The show caught the social media world by storm last year when Netflix adapted the book “13 Reasons Why” into an original series, at first because of the massive popularity of the show. The show quickly became Netflix’s most tweeted about show of 2017. Mainstream news sources even wrote about the show and hailed it as a modern feminist think piece and a series that opens the door for the much-needed discussion about mental illness.
Except, for millions of Americans and viewers around the world who have lived with mental illness and suicidal ideation and for people who have lost loved ones to suicide, it is easy to see how disgustingly the show deals with several heavy concepts.
It glorified Hannah’s death, actually showing it on screen. The National Association of School Psychologists specifically warns teens against watching the show because showing suicide on-screen can dramatically increase the risk of copycat suicides. The show told millions of impressionable young teens watching the show that self-harm is an acceptable way of coping with suicide. It even left the people who have been left alone, confused and saddened after losing a loved one to suicide feel that they might have been the cause of their loved one’s death.
The supporters of the show are constituted mostly of white, upper-middle-class teenage girls who have never struggled with mental illness or lost someone to suicide and use the show to make themselves feel better about the fact that they’ve never dealt with any major hardship in their life.
Caring about a fictional character who’s already dead is a lot easier than recognizing depression and mental illness in the real world and the destructive ways in which it can manifest itself.
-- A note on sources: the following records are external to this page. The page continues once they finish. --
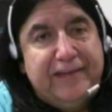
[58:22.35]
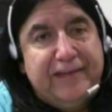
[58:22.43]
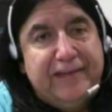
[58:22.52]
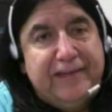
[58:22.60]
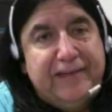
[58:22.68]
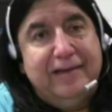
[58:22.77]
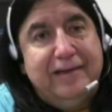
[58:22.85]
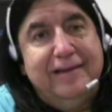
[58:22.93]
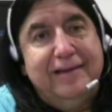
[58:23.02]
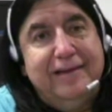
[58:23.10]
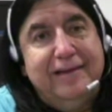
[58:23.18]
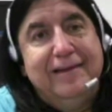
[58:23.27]
and
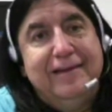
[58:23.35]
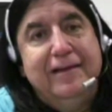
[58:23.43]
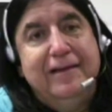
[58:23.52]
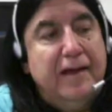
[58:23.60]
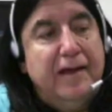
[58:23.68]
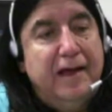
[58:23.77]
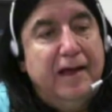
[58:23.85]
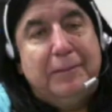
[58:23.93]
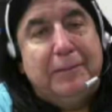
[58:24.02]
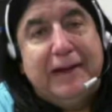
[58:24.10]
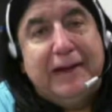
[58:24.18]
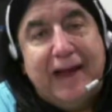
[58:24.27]
some of
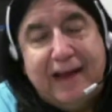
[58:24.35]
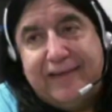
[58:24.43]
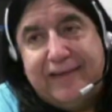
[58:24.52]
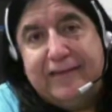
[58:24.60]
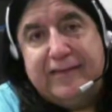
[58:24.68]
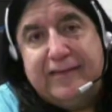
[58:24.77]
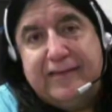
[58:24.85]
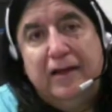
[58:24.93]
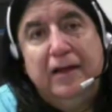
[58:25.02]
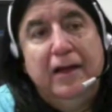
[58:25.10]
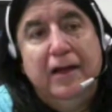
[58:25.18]
the implications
Not to mention the sappy love story interwoven throughout the show that hits pretty much all the red flags for an abusive, manipulative relationship being lauded as a cute teen fling.
The support for this show comes from a culture where people’s lives are nothing more than entertainment. We scroll through Twitter or Facebook and we see stories of black kids getting murdered or school shootings racking up death tolls in the dozens. We feel sad for a while, and then we scroll on past. There’s nothing we can really do in the short term to make a difference, so we justify our inaction to ourselves by patting ourselves on the back any time we do feel sad. Because as long as we feel sad about these horrors that means we care, and as long as we care we’re doing all we can, right?
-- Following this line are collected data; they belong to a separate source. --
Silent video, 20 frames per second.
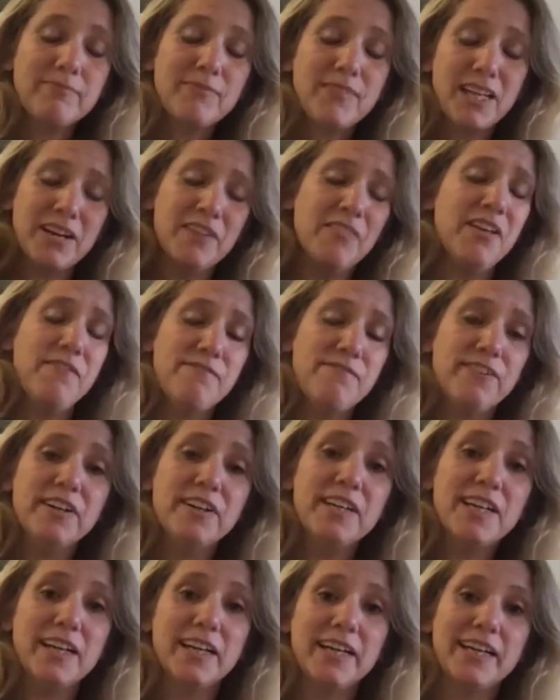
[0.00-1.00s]
And then
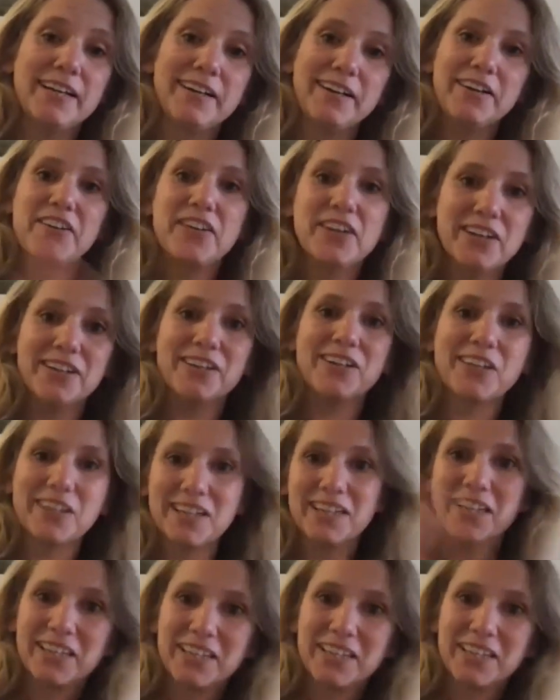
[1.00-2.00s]
finally, another
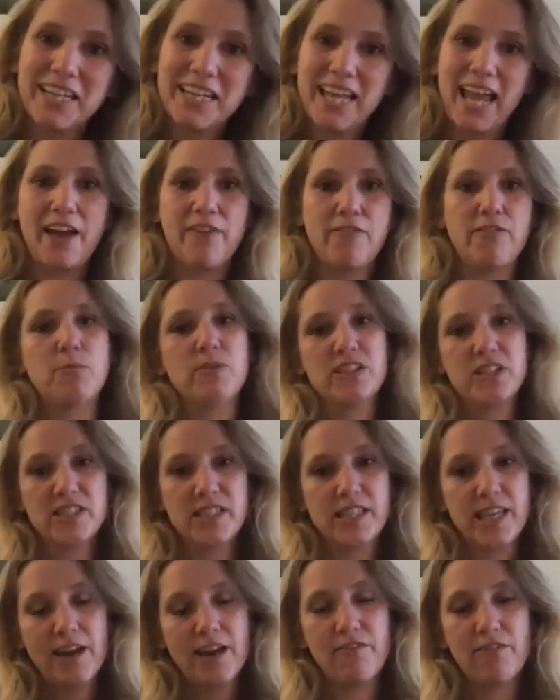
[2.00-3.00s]
key area, which is
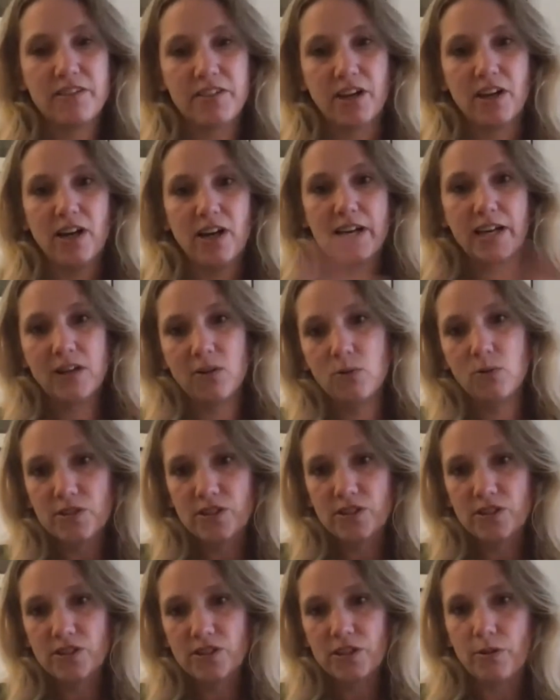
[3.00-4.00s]
the area that I
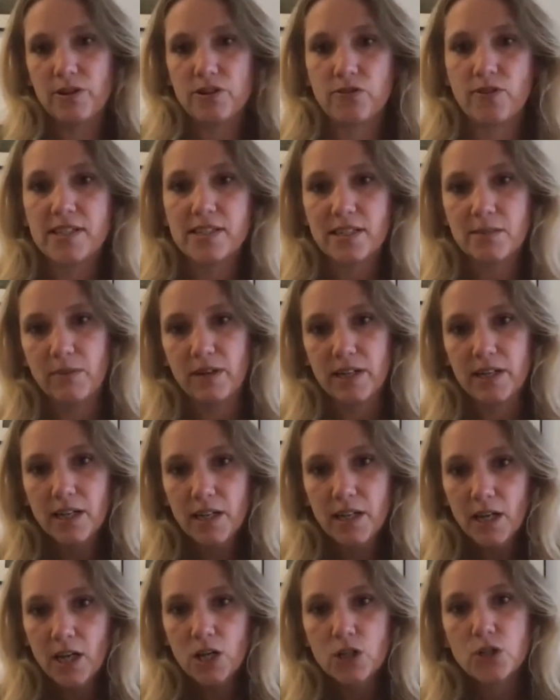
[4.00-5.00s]
also addressed in my
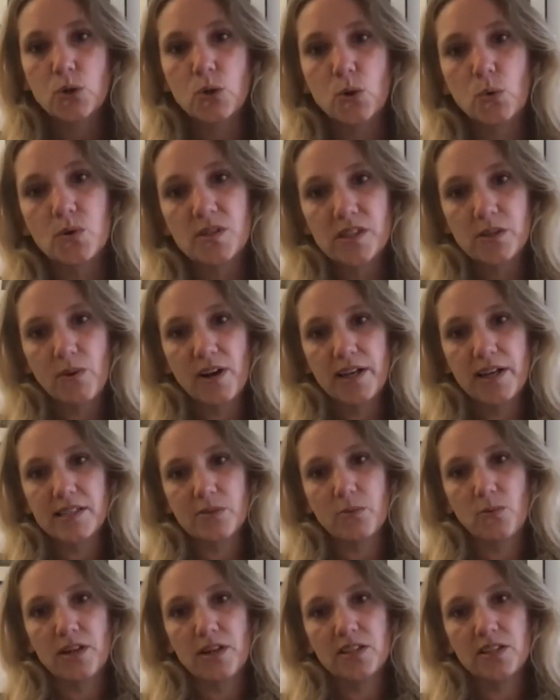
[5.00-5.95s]
talk, was the ways in which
Wrong. “Waiting on the World to Change” was a satire, not an anthem, and if we keep ignoring the ways in which we can actually affect change in the world in exchange for feeling comfortable on the sidelines with pom-poms and catchy chants and BuzzFeed articles, then society will continue crumbling before our eyes.
Watching “13 Reasons Why” even though millions of people who have actually suffered through the horrors depicted in the show have told you it’s an atrocity of the highest caliber means that you don’t actually care — you just want people to think you do. Mental illness is an issue that we can’t tackle from the sidelines and means more than just a dumb TV show written for people who want to feel good about themselves.
We live in a culture now where it is cool to seem like we care and it’s cool to be “woke,” but even among people who do criticize “13 Reasons Why” I still see the same problems. We support what we’re told to support and criticize what we’re told to criticize, but at the end of the day, we’re still just spending our whole day on social media having heated debates about entertainment instead of doing anything to fix the underlying problems.
If you want to actually make the world a better place instead of impressing your followers, you’re going to have to get uncomfortable. You can’t fix the world from your living room couch.